9. Card Not Present requires Strong Customer Authentication
Unless a card transaction falls under one of the exemptions, it must go through SCA. Vendors have rushed out solutions such as Dynamic CVV, where the CVV on the card changes regularly. Using this as one of the SCA components proves possession, which along with knowledge satisfies the ‘two-factor’ requirement. It looks like 3d-Secure 2.0 will be sufficient to allow SCA exemptions to be applied, but if the transaction is not exempt, it’s up to the issuer to drive the SCA process.

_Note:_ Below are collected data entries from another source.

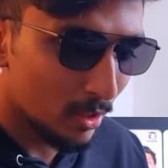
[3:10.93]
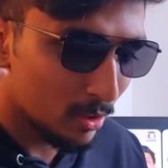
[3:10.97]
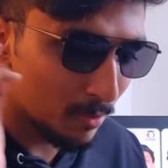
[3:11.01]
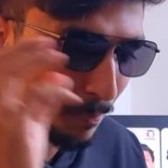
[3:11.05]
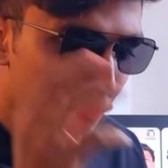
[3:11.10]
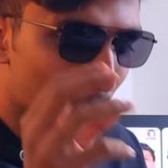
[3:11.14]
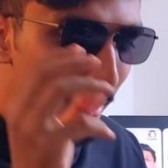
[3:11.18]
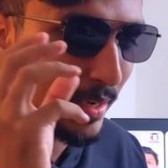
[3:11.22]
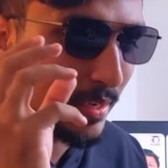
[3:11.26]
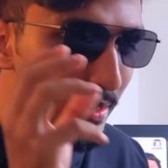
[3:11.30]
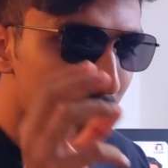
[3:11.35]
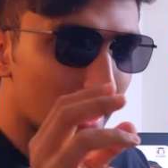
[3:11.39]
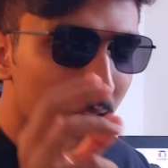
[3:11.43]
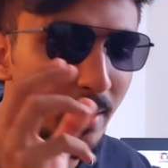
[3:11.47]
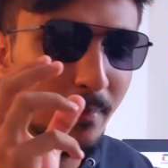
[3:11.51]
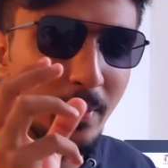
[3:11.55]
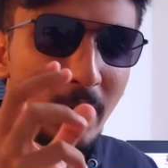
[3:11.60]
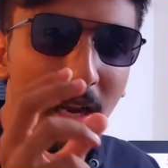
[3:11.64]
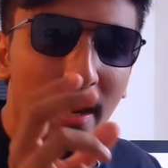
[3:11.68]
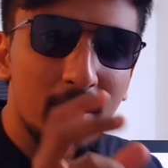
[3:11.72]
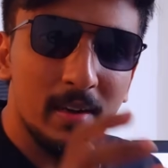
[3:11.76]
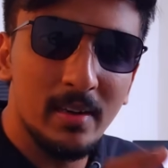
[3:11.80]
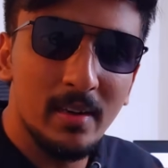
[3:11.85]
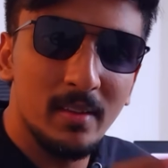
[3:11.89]
Spend
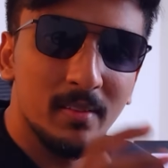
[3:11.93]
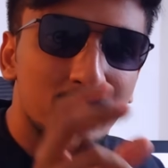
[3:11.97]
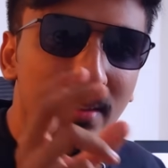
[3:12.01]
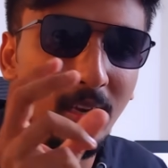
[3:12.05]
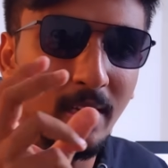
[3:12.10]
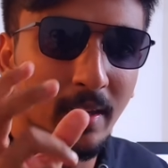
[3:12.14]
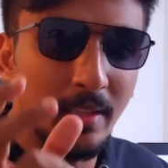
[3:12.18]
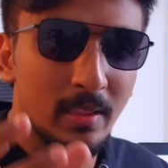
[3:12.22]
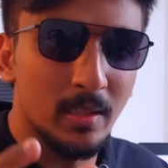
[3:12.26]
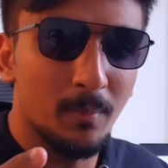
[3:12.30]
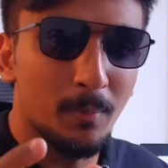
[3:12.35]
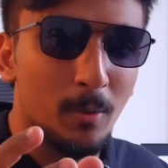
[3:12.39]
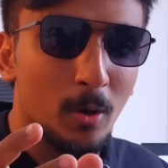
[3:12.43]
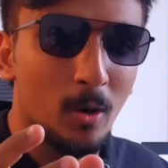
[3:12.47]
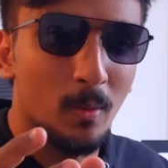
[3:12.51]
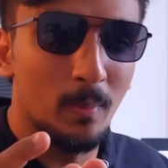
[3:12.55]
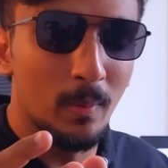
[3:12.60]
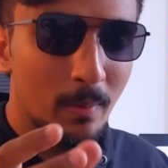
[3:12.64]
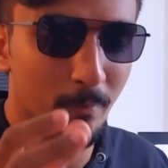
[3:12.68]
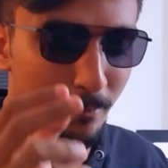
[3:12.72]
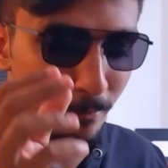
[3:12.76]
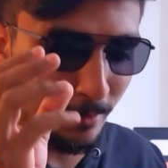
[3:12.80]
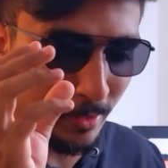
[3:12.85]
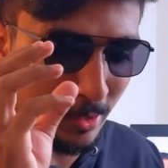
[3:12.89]
time in understanding the problem.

10. Trusted Execution Environments for multi-purpose devices
The previous draft specified that multi-purpose devices (mobile phones and the like) had to use a Trusted Execution Environment (TEE) for security. TEE is a well-defined, tried and tested standard, but it seems the EBA has caved into pressure from organizations lobbying for non-standard (and in some cases less secure) solutions. The RTS now mandates a ‘Secure Execution Environment’ which has no current industry definition, so mobile security effectively becomes a free for all again. Caveat emptor!

What next?
The RTS has yet to be adopted by the European Commission, so there is still an opportunity for lobbying by Member States and industry groups and organizations. Be that as it may, it’s clear that no further significant clarifications will be forthcoming from the EBA. It’s now up to banks, TPPs and other payment service providers to get on with implementation, guided by national authorities, industry groups, compliance officers and technology experts. The “access to account” services specified in PSD2 Articles 65-67 have to be available from Jan 2018, and even though the security and communications standards in the RTS do not become mandatory until the end of the “transitional” period, there’s sufficient clarity to start moving in that direction prior to the mandate.